Segment Start: EXCERPTED RECORDS

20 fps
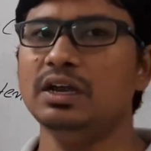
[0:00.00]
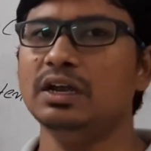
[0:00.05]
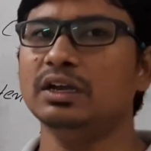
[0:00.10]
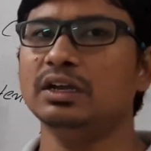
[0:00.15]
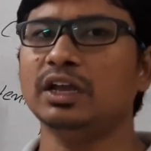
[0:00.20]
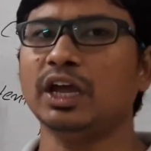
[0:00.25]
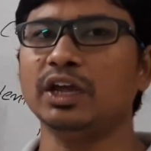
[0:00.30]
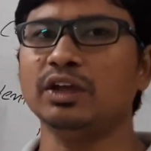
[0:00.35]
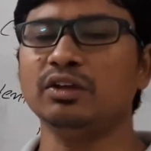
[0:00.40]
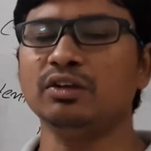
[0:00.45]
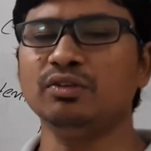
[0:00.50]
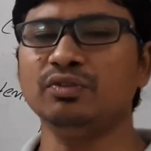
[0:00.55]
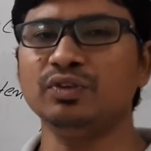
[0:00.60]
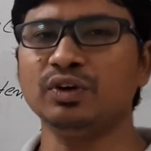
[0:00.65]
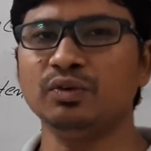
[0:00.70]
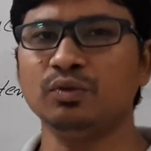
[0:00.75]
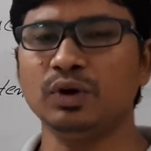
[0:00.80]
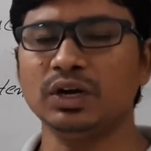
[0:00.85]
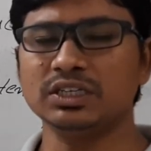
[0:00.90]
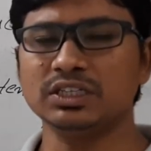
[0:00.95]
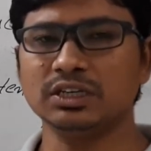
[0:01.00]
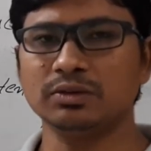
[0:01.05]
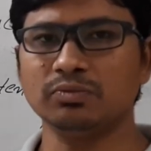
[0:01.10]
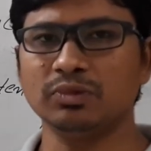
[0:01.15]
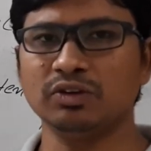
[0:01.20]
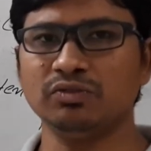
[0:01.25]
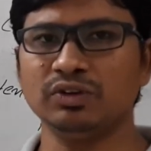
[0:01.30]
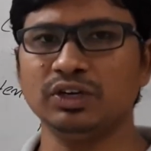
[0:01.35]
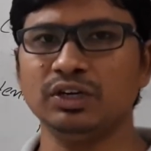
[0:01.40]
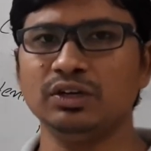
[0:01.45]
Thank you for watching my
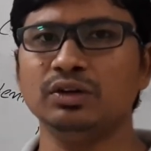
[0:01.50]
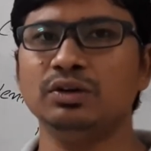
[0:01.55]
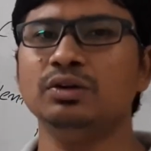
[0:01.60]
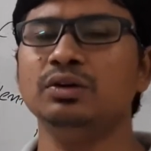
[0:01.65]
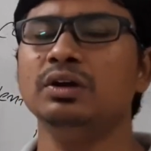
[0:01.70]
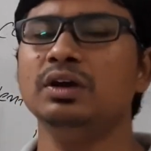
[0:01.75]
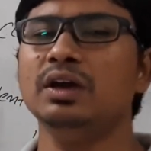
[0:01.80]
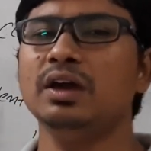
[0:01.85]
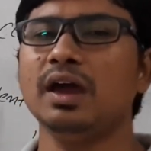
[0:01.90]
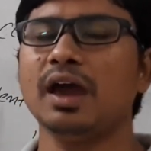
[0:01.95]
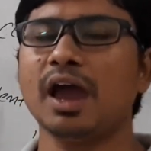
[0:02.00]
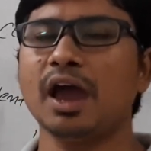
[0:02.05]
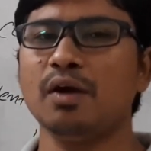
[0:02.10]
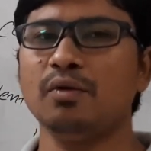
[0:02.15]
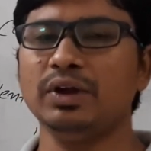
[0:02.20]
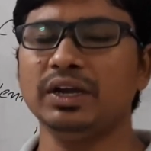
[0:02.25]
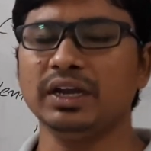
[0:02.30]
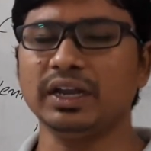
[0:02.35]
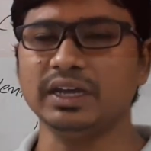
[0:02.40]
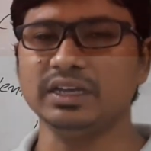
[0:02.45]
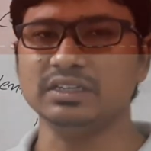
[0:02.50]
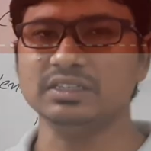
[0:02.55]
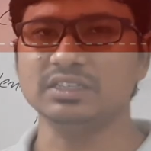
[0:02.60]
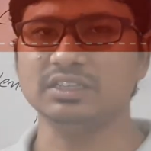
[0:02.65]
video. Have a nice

Segment End: EXCERPTED RECORDS

■ **TASK TO COMPLETE**
An exact copy of the data above is required, printed without its pictures.

■ **OUTPUT FOR THIS TASK**
20 fps
[0:00.00]
[0:00.05]
[0:00.10]
[0:00.15]
[0:00.20]
[0:00.25]
[0:00.30]
[0:00.35]
[0:00.40]
[0:00.45]
[0:00.50]
[0:00.55]
[0:00.60]
[0:00.65]
[0:00.70]
[0:00.75]
[0:00.80]
[0:00.85]
[0:00.90]
[0:00.95]
[0:01.00]
[0:01.05]
[0:01.10]
[0:01.15]
[0:01.20]
[0:01.25]
[0:01.30]
[0:01.35]
[0:01.40]
[0:01.45]
Thank you for watching my
[0:01.50]
[0:01.55]
[0:01.60]
[0:01.65]
[0:01.70]
[0:01.75]
[0:01.80]
[0:01.85]
[0:01.90]
[0:01.95]
[0:02.00]
[0:02.05]
[0:02.10]
[0:02.15]
[0:02.20]
[0:02.25]
[0:02.30]
[0:02.35]
[0:02.40]
[0:02.45]
[0:02.50]
[0:02.55]
[0:02.60]
[0:02.65]
video. Have a nice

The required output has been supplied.